Terrorists are supposed to be the underdogs: how does a group execute 17 simultaneous attacks?
COLOMBIA – It has been said that terrorism is “the poor man’s warfare and the weapon of the conventionally weak“. That is, at least, how those who suffer from its effects would describe it. Terrorist tactics tend to be small and aimed at getting larger entities (states, militaries, etc.) to agree to demands through a campaign analogous to a ‘death by a thousand cuts’.
Not all groups are weak and small in stature however. If you are following what is happening in Afghanistan these days it is clear that a terrorist group, the Taliban, are not only not the underdog but are actually gaining the upper hand against the legitimately elected government in Kabul. Tens of thousands of soldiers and police , in addition to civilians, have been killed and wounded in recent years in that nation.
When a group attains this level of influence it can actually effect major change. Often this unfolds over a long period of time: the Taliban have been at it in Afghanistan since the early 1990s. That has afforded them ample opportunity to acquire weapons and control territory.

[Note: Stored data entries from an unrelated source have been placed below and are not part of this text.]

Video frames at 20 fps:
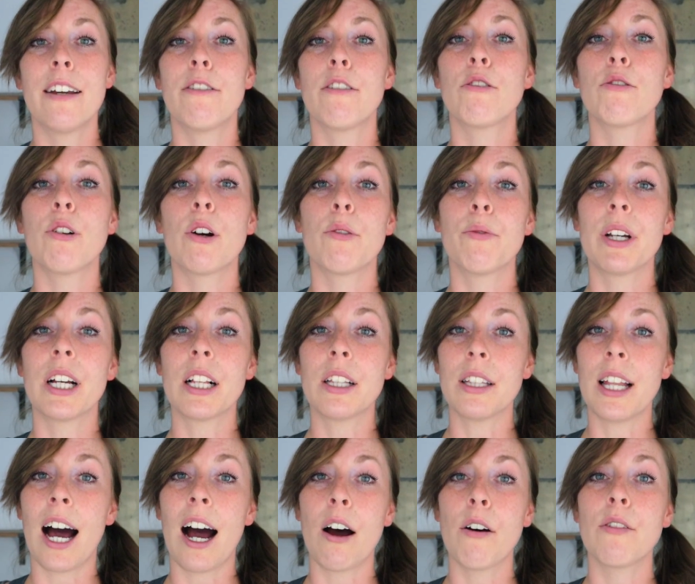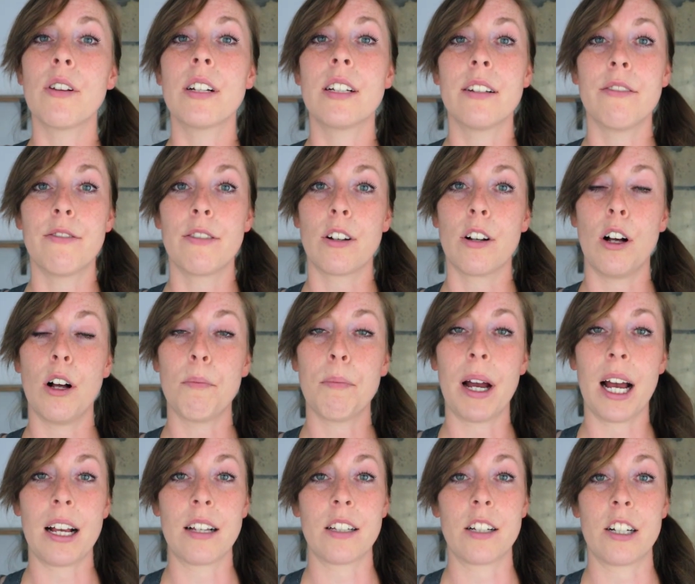even when we allow the difficult
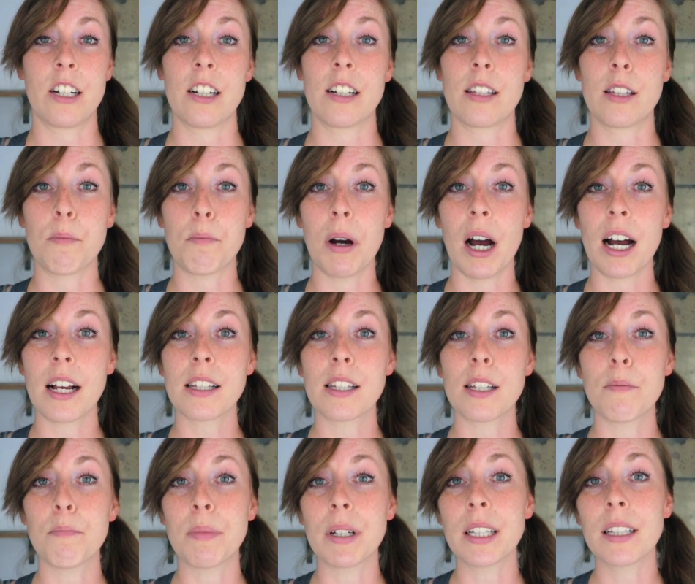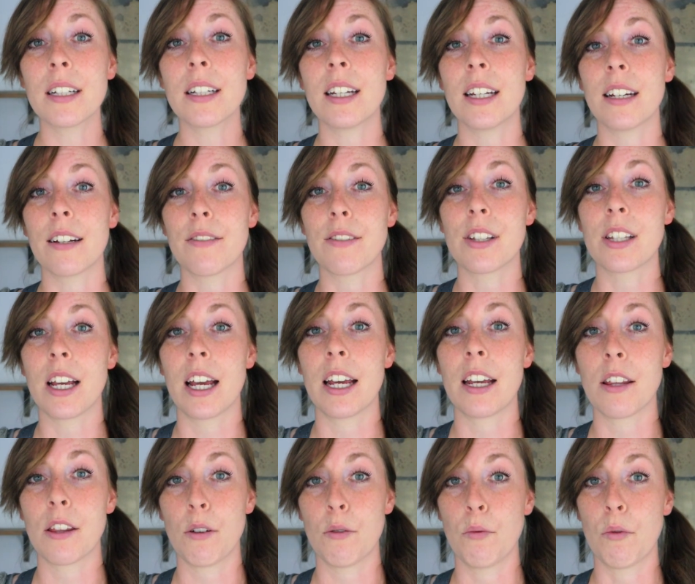passages the possibility of
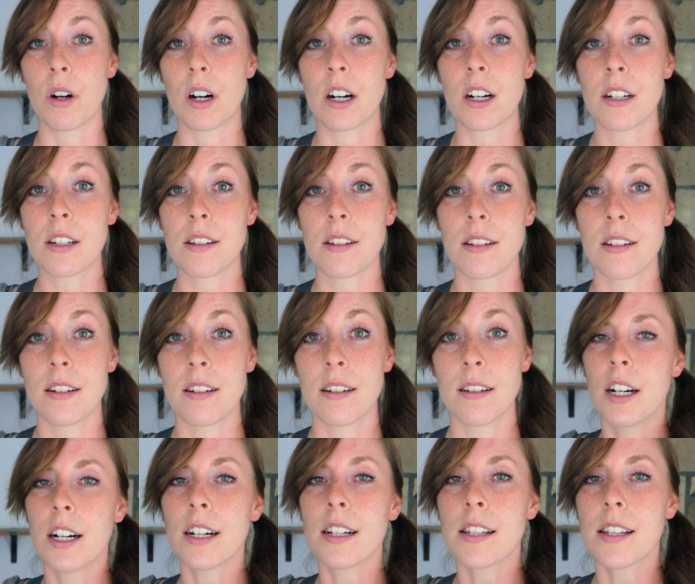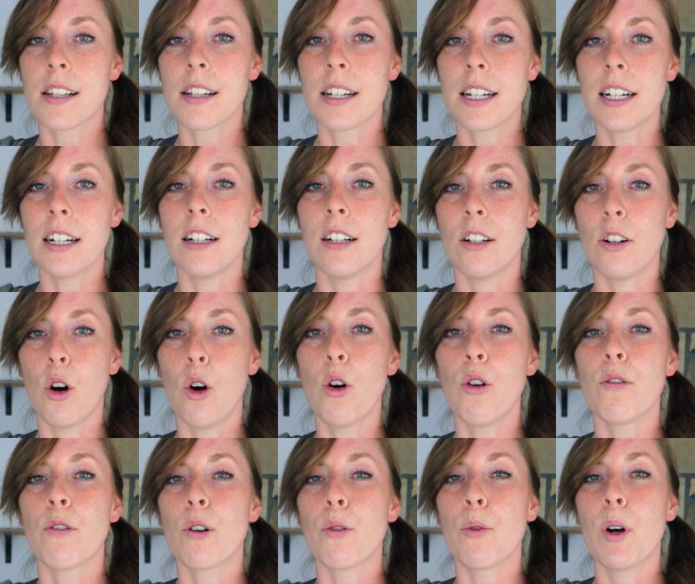saying the worst, there is still
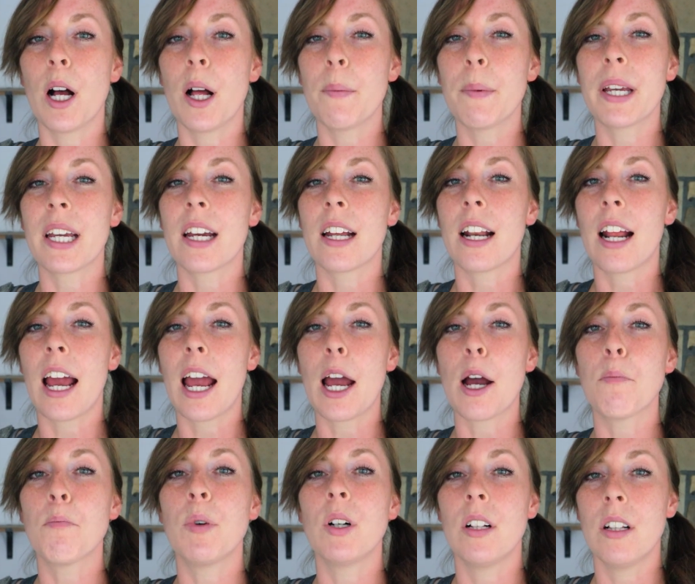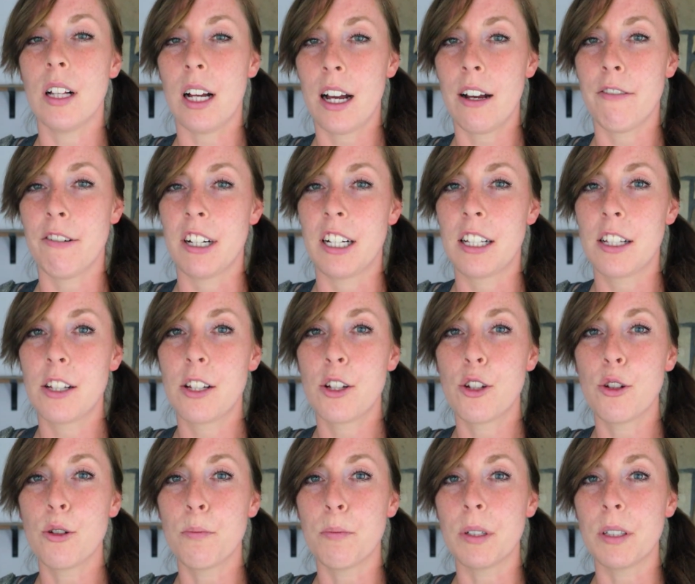overwhelming and ample evidence
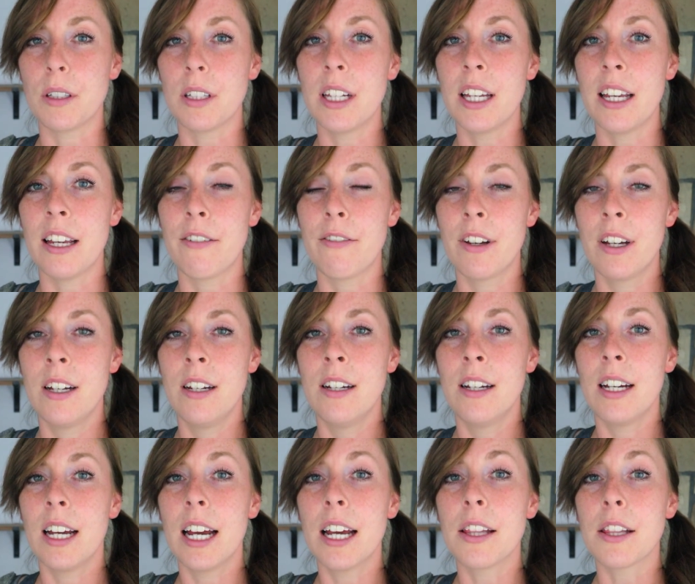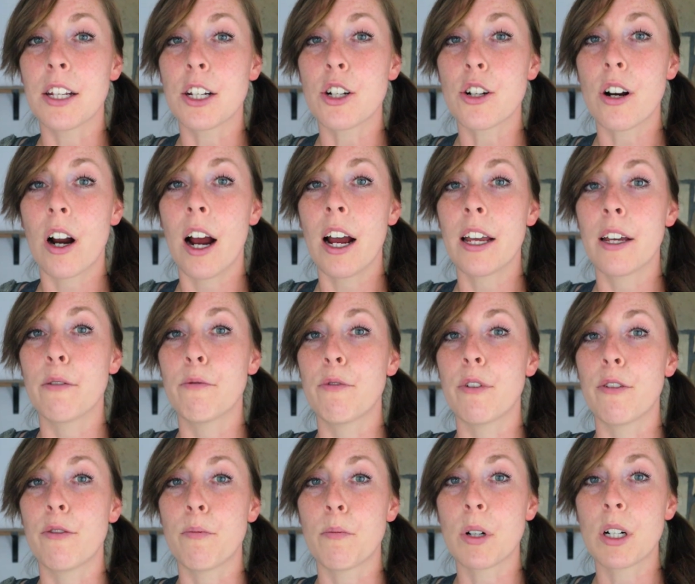to believe in the
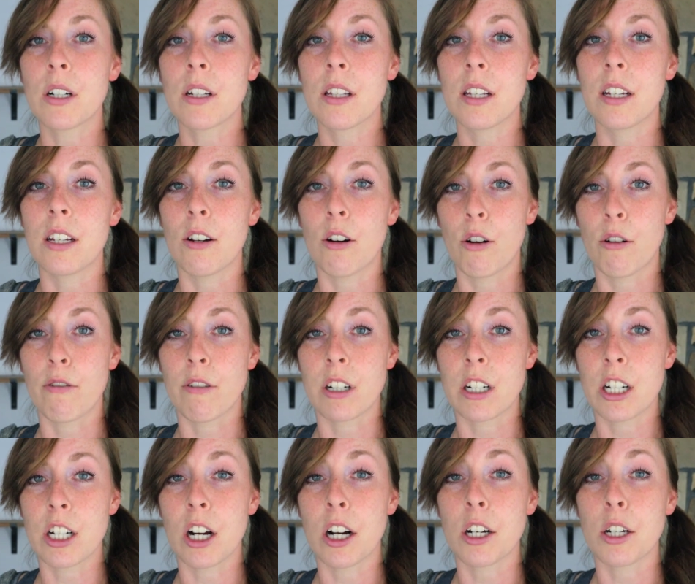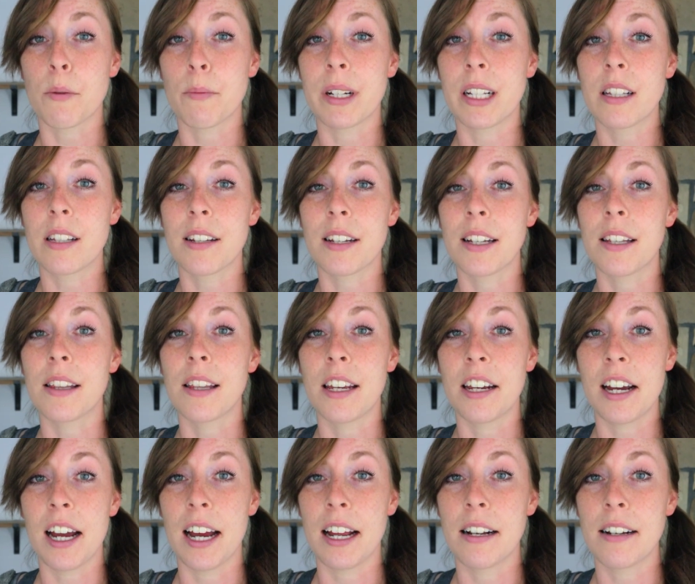triumph of mercy over judgment in
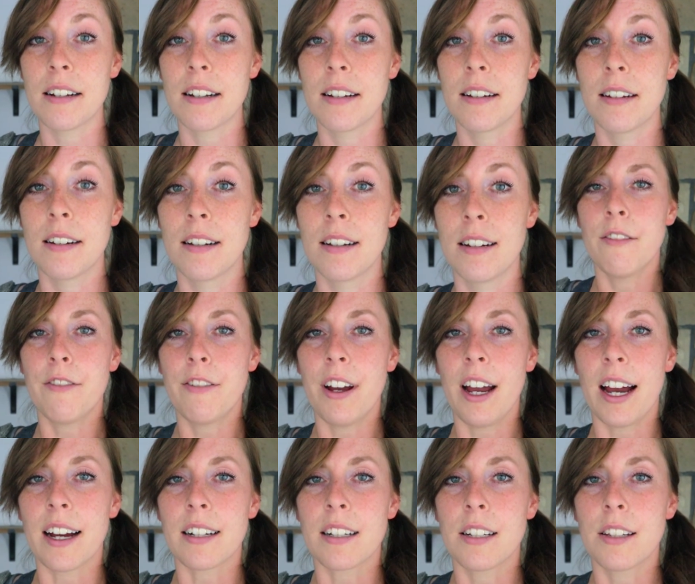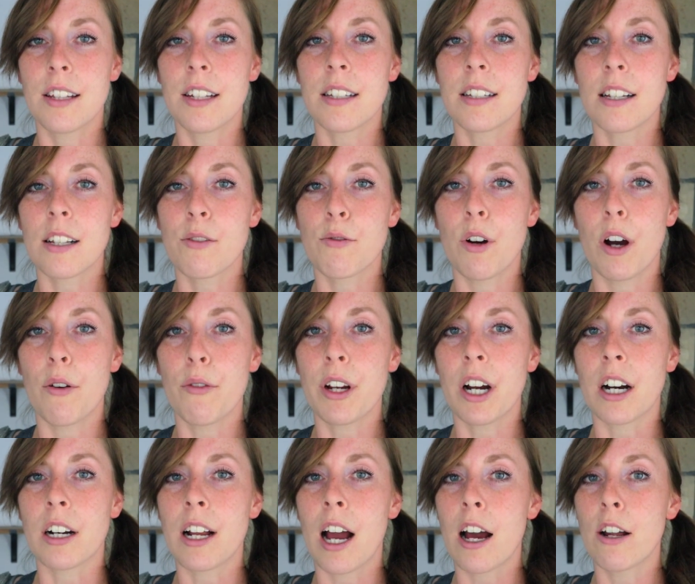the end. In fact, this is what
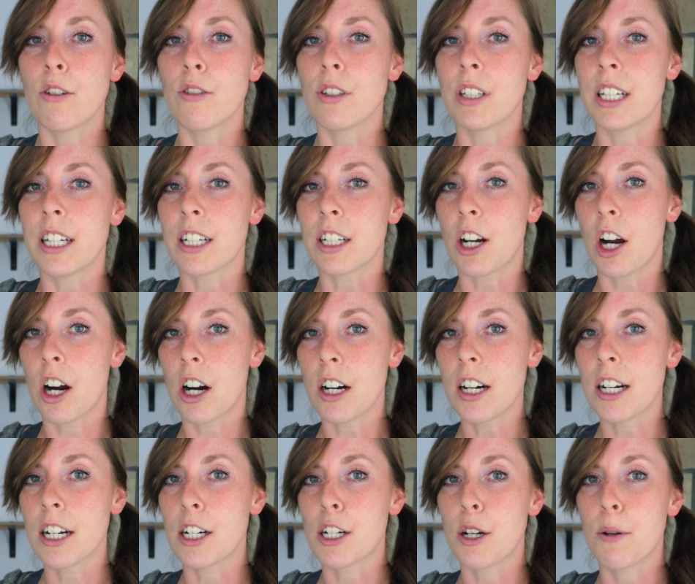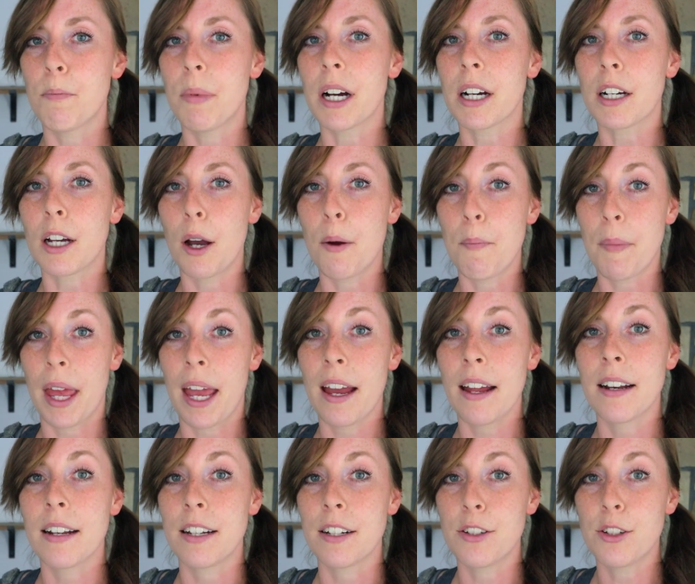we are not only encouraged but
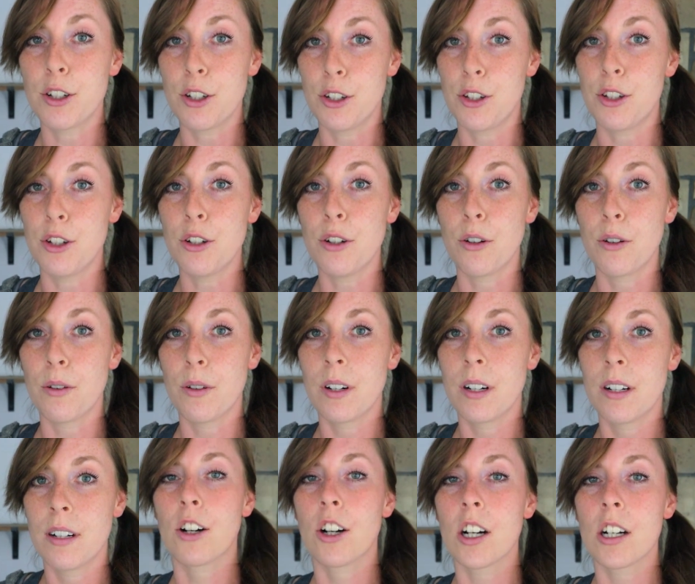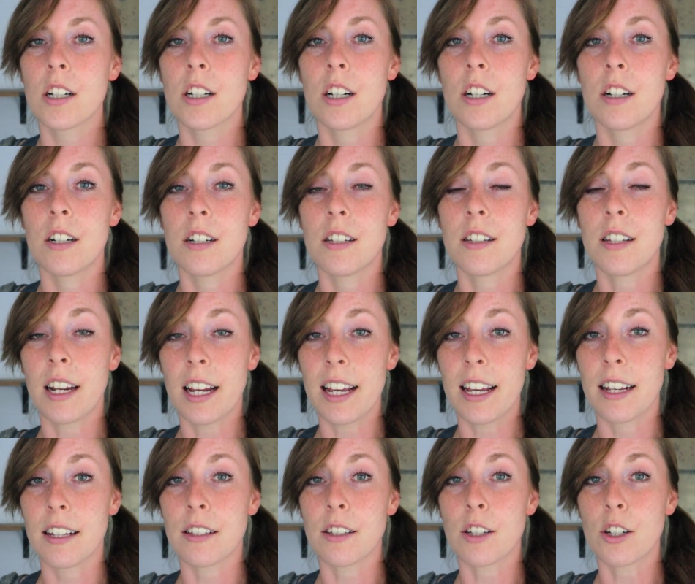commanded to do. The Christian
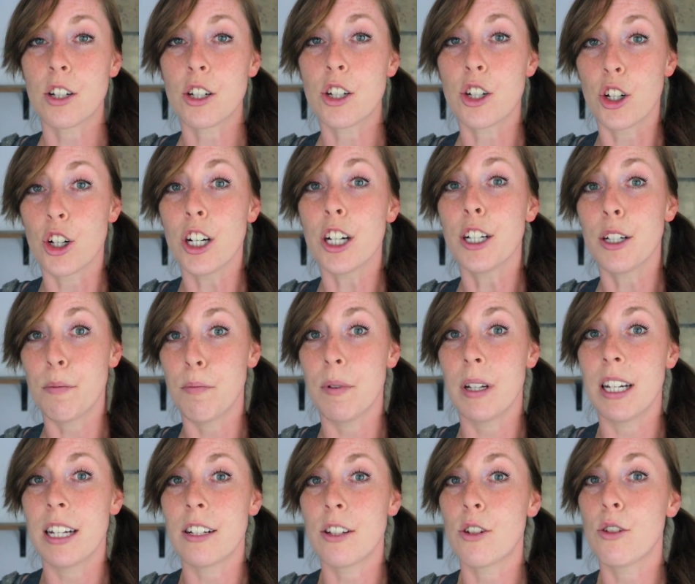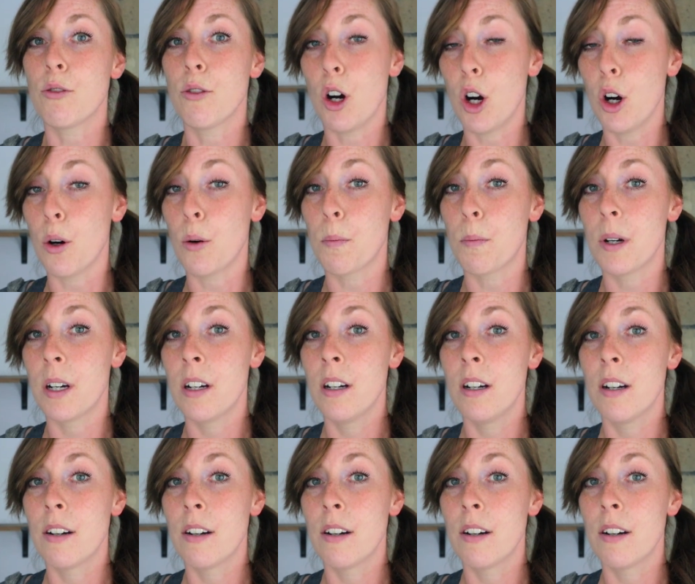stance should be to hope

Another group that has been ‘at it’ for a long time is the FARC in Colombia. The Frente Armada Revolucionaria Colombiana has been active since 1964, although it agreed to a ‘peace deal’ with the central government in 2017 (funny how often these deals fall through). The death toll accorded to the FARC and its foes (primarily the Colombian military) over that time period is estimated at 260,000.
The FARC was a typical ‘guerrilla’ organisation that engaged in hit and tun attacks, rarely holding territory. This is a classic tactic of a small force against a larger one. On this day in 1998, however, something very different happened.
On this day in 1998
On August 4 of that year at least 76 people were killed and an unknown number wounded when FARC terrorists, as well as some from another group known as the ELN (Ejercito de Liberacion Nacional – Spanish for National Liberation Army) attacked military and police positions in more than half the country’s 32 provinces. More than half. Targets also included oil installations and the country’s main port city.
There are guerrilla attacks on all fronts and from all sides. With each change of Government, the guerrillas stage these classic farewells and shows of strength.Defence Minister Gilberto Echeverri
A campaign of this size is rare in the terrorist world. It reminds us to be careful when assessing the strength and intentions of these actors. As the saying goes: “when you least expect it, expect it.”